Beginning with the first line, please return the entries exactly through the line that contains "[2.00-3.00s]", and leave out all later lines.

(Records excerpted from a collection)
---
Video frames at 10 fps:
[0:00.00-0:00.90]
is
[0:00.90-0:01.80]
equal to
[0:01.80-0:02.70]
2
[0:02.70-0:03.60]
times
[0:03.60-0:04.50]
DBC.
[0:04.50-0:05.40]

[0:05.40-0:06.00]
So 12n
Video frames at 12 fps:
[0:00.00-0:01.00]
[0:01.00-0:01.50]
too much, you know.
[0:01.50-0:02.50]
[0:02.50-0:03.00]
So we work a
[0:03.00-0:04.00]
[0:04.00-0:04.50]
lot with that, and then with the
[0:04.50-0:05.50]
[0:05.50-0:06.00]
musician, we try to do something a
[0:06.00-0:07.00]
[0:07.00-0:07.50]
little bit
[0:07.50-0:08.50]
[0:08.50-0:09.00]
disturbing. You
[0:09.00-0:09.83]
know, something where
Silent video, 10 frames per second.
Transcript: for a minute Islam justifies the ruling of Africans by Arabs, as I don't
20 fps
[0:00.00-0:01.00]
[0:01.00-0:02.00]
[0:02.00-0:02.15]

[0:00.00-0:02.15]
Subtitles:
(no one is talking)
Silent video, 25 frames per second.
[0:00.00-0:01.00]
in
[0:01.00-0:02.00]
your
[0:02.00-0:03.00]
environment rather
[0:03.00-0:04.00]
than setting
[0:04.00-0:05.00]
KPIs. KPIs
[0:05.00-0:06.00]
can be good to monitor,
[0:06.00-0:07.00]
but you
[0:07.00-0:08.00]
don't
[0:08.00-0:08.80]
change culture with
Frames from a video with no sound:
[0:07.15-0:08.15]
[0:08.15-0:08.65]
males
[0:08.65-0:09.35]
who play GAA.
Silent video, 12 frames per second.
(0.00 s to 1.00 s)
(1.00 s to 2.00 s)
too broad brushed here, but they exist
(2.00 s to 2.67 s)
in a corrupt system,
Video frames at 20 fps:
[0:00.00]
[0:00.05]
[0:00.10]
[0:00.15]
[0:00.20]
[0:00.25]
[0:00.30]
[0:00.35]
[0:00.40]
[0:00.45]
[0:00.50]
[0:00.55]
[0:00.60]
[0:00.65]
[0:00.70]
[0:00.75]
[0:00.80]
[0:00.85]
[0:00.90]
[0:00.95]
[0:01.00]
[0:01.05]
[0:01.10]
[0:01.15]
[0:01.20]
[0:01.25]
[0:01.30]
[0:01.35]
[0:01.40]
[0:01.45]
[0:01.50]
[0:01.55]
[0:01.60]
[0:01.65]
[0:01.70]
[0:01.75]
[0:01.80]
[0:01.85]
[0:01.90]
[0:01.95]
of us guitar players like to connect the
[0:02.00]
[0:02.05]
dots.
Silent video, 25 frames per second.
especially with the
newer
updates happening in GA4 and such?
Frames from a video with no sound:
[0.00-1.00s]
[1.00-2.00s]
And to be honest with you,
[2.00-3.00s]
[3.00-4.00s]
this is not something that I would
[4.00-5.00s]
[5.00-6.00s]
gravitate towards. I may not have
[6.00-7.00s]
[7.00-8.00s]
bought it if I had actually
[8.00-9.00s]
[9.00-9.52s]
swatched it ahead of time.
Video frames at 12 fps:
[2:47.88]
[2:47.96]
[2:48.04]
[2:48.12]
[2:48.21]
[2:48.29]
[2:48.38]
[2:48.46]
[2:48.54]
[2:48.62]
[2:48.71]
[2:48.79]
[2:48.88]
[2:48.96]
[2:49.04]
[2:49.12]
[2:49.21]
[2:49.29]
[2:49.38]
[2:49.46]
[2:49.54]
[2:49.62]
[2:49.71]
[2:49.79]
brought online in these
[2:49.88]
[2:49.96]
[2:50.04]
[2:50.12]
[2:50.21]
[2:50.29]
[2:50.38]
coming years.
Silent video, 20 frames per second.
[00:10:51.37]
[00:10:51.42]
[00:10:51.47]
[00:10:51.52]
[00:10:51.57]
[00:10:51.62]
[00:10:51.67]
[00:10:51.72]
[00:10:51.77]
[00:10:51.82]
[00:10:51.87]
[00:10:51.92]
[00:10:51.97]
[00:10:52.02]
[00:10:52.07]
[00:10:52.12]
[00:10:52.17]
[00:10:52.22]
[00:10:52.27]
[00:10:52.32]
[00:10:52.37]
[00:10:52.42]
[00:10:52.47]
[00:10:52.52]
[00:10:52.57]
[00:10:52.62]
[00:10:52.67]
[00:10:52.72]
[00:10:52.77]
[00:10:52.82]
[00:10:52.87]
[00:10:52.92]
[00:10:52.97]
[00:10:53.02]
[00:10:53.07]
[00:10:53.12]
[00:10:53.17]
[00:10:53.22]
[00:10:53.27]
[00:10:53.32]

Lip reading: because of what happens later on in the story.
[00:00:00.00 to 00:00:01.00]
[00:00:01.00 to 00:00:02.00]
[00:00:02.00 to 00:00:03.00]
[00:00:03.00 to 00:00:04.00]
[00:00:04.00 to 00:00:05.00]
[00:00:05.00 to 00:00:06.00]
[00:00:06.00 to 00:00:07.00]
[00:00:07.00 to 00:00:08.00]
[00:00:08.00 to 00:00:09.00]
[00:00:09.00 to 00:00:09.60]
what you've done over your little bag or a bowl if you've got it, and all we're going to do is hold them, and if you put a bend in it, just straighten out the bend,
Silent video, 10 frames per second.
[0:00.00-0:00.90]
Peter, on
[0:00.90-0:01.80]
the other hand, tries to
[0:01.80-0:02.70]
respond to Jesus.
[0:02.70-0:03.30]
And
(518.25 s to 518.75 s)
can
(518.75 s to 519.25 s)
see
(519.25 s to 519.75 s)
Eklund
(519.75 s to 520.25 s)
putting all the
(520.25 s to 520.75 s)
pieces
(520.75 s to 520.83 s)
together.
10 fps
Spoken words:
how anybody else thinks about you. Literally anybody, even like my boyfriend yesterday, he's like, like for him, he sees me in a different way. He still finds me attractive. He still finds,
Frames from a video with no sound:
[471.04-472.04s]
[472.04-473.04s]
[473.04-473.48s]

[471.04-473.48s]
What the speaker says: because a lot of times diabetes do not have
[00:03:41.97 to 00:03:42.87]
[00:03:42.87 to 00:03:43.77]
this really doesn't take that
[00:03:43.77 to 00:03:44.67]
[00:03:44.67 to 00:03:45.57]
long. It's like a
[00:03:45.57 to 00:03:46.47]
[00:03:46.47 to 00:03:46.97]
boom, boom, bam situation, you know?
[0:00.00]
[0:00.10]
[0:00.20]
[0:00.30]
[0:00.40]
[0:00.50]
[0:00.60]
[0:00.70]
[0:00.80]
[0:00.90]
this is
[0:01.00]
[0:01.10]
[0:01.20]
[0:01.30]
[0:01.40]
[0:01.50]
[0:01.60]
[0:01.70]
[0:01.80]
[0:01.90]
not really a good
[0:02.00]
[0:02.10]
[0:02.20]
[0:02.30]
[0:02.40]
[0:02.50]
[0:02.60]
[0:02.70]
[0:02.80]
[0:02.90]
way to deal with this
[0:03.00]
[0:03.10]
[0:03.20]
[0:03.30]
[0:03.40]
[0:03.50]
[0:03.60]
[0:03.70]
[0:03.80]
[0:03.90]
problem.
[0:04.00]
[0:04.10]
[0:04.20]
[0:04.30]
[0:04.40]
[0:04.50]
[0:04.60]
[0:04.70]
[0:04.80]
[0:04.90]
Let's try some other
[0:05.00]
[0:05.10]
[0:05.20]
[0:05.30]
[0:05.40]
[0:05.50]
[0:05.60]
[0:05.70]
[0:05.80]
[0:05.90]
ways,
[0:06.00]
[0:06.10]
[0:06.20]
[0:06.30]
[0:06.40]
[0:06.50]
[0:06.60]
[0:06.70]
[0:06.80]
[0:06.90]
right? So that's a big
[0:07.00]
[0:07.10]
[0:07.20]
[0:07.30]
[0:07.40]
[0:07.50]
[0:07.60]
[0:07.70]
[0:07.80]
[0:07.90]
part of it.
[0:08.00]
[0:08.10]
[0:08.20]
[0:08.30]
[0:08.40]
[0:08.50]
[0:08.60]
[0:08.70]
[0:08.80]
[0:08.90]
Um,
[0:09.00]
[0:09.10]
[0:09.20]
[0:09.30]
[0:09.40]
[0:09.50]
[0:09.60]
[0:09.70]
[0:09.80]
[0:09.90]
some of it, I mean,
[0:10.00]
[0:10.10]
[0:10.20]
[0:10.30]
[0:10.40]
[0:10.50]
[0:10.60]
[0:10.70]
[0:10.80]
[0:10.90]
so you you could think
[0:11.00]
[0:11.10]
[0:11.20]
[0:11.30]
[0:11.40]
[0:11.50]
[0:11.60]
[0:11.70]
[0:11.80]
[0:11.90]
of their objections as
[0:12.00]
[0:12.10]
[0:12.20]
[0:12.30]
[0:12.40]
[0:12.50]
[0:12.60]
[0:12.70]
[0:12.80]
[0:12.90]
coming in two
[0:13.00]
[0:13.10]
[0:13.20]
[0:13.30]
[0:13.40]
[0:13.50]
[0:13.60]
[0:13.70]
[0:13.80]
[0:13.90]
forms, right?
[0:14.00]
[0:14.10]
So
---
TASK RESPONSE ->
Video frames at 10 fps:
[0:00.00-0:00.90]
is
[0:00.90-0:01.80]
equal to
[0:01.80-0:02.70]
2
[0:02.70-0:03.60]
times
[0:03.60-0:04.50]
DBC.
[0:04.50-0:05.40]

[0:05.40-0:06.00]
So 12n
Video frames at 12 fps:
[0:00.00-0:01.00]
[0:01.00-0:01.50]
too much, you know.
[0:01.50-0:02.50]
[0:02.50-0:03.00]
So we work a
[0:03.00-0:04.00]
[0:04.00-0:04.50]
lot with that, and then with the
[0:04.50-0:05.50]
[0:05.50-0:06.00]
musician, we try to do something a
[0:06.00-0:07.00]
[0:07.00-0:07.50]
little bit
[0:07.50-0:08.50]
[0:08.50-0:09.00]
disturbing. You
[0:09.00-0:09.83]
know, something where
Silent video, 10 frames per second.
Transcript: for a minute Islam justifies the ruling of Africans by Arabs, as I don't
20 fps
[0:00.00-0:01.00]
[0:01.00-0:02.00]
[0:02.00-0:02.15]

[0:00.00-0:02.15]
Subtitles:
(no one is talking)
Silent video, 25 frames per second.
[0:00.00-0:01.00]
in
[0:01.00-0:02.00]
your
[0:02.00-0:03.00]
environment rather
[0:03.00-0:04.00]
than setting
[0:04.00-0:05.00]
KPIs. KPIs
[0:05.00-0:06.00]
can be good to monitor,
[0:06.00-0:07.00]
but you
[0:07.00-0:08.00]
don't
[0:08.00-0:08.80]
change culture with
Frames from a video with no sound:
[0:07.15-0:08.15]
[0:08.15-0:08.65]
males
[0:08.65-0:09.35]
who play GAA.
Silent video, 12 frames per second.
(0.00 s to 1.00 s)
(1.00 s to 2.00 s)
too broad brushed here, but they exist
(2.00 s to 2.67 s)
in a corrupt system,
Video frames at 20 fps:
[0:00.00]
[0:00.05]
[0:00.10]
[0:00.15]
[0:00.20]
[0:00.25]
[0:00.30]
[0:00.35]
[0:00.40]
[0:00.45]
[0:00.50]
[0:00.55]
[0:00.60]
[0:00.65]
[0:00.70]
[0:00.75]
[0:00.80]
[0:00.85]
[0:00.90]
[0:00.95]
[0:01.00]
[0:01.05]
[0:01.10]
[0:01.15]
[0:01.20]
[0:01.25]
[0:01.30]
[0:01.35]
[0:01.40]
[0:01.45]
[0:01.50]
[0:01.55]
[0:01.60]
[0:01.65]
[0:01.70]
[0:01.75]
[0:01.80]
[0:01.85]
[0:01.90]
[0:01.95]
of us guitar players like to connect the
[0:02.00]
[0:02.05]
dots.
Silent video, 25 frames per second.
especially with the
newer
updates happening in GA4 and such?
Frames from a video with no sound:
[0.00-1.00s]
[1.00-2.00s]
And to be honest with you,
[2.00-3.00s]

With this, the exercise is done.